A sequence common to the HD pool and 2 patient samples was found in the spacer domain (T676-P682). This peptide is contained within the G662-V687 fragment that was isolated with autoantibodies from 5 of 13 TTP patients in a phage display screen where ADAMTS13 peptides with a length of 30–50 amino acids were expressed.5 The same ADAMTS13 fragment was also identified as the major VWF-binding peptide using a similar phage display-based approach.13 In the context of the larger MDTCS fragment, however, this epitope appears to be less important.3 Rather, it is the adjacent site comprising residues R660, Y661 and Y665 that is considered the main target for autoantibodies from many acquired TTP patients.6 No hit was observed for this peptide. Given that R568 and F592 contribute to the formation of this epitope’s antigenic surface,87 it is plausible that the peptide array, designed to identify linear antigenic regions, failed to detect this epitope. This concern notwithstanding, our data and those of Yamaguchi et al.5 suggest that the potential role of the adjacent region (T676 - P682) as an ancillary target site for ADAMTS13 autoantibodies deserves further attention.

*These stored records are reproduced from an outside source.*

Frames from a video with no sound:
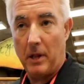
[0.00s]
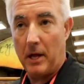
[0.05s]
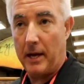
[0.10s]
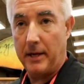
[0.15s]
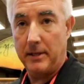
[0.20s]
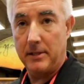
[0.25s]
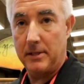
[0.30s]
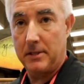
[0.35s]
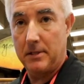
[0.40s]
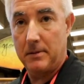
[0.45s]

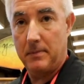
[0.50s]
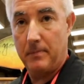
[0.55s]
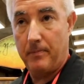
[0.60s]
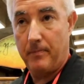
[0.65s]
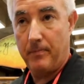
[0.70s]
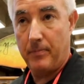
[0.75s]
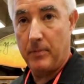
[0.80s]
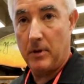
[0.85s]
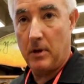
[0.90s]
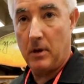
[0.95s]
place
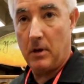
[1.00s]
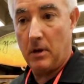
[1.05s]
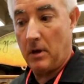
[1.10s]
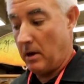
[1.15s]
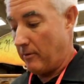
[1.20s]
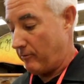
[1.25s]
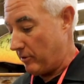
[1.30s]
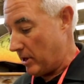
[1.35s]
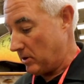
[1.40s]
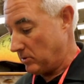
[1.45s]

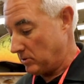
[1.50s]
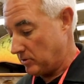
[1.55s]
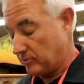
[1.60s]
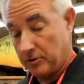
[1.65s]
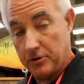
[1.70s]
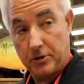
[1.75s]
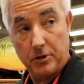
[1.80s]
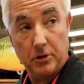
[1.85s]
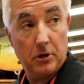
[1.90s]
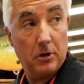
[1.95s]
of those
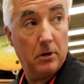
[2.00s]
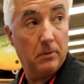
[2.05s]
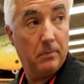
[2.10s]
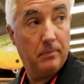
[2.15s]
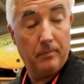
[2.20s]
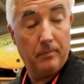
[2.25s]
for sure.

Other shared linear epitopes between the HD pool and at least 1 TTP patient sample were found in the M domain, the T1-8 domain and the CUB1 domain (Table 2). The identification of several common sites supports the idea that the antibodies isolated from an HD pool are indeed specific for ADAMTS13. Similar findings were reported for other autoimmune diseases such as anti-glomerular basement membrane (anti-GBM) disease, where anti-GBM autoantibodies recognize the same major epitopes in patients and healthy individuals,14 and systemic lupus erythematosus, where some common epitopes were likewise found for anti-caspase 8 antibodies.15
That the purified antibody preparations of the 3 TTP patients were inhibitory whereas those of the HD pool were not (despite recognizing common epitopes) is likely due to the vastly different affinities of the preparations towards ADAMTS13. The emergence of pathogenic autoantibodies may be caused by an enhanced frequency of somatic hypermutation of IgG memory B cells.16 Another mechanism that likely contributes to the development of pathogenic antibodies is epitope spreading where additional epitopes are acquired as the disease progresses.17 It will be interesting to see if healthy individuals with elevated anti-ADAMTS13 IgG plasma levels also test positive for the class 2 human leukocyte antigen haplotype HLA-DRB1*11, which was identified as risk factor for acquired TTP.18
Based on our combined data, it is tempting to suggest that anti-ADAMTS13 IgG autoantibodies occurring in healthy individuals provide the template for emergence of high affinity and pathogenic IgG autoantibodies in acquired TTP. Future studies should address whether the presence of anti-ADAMTS13 antibodies precedes clinical disease onset in TTP, as shown, for instance, in anti-GBM disease.19 This may not only improve our understanding of the pathophysiology of acquired TTP, but also help to identify biomarkers for early diagnosis and possible therapeutic intervention.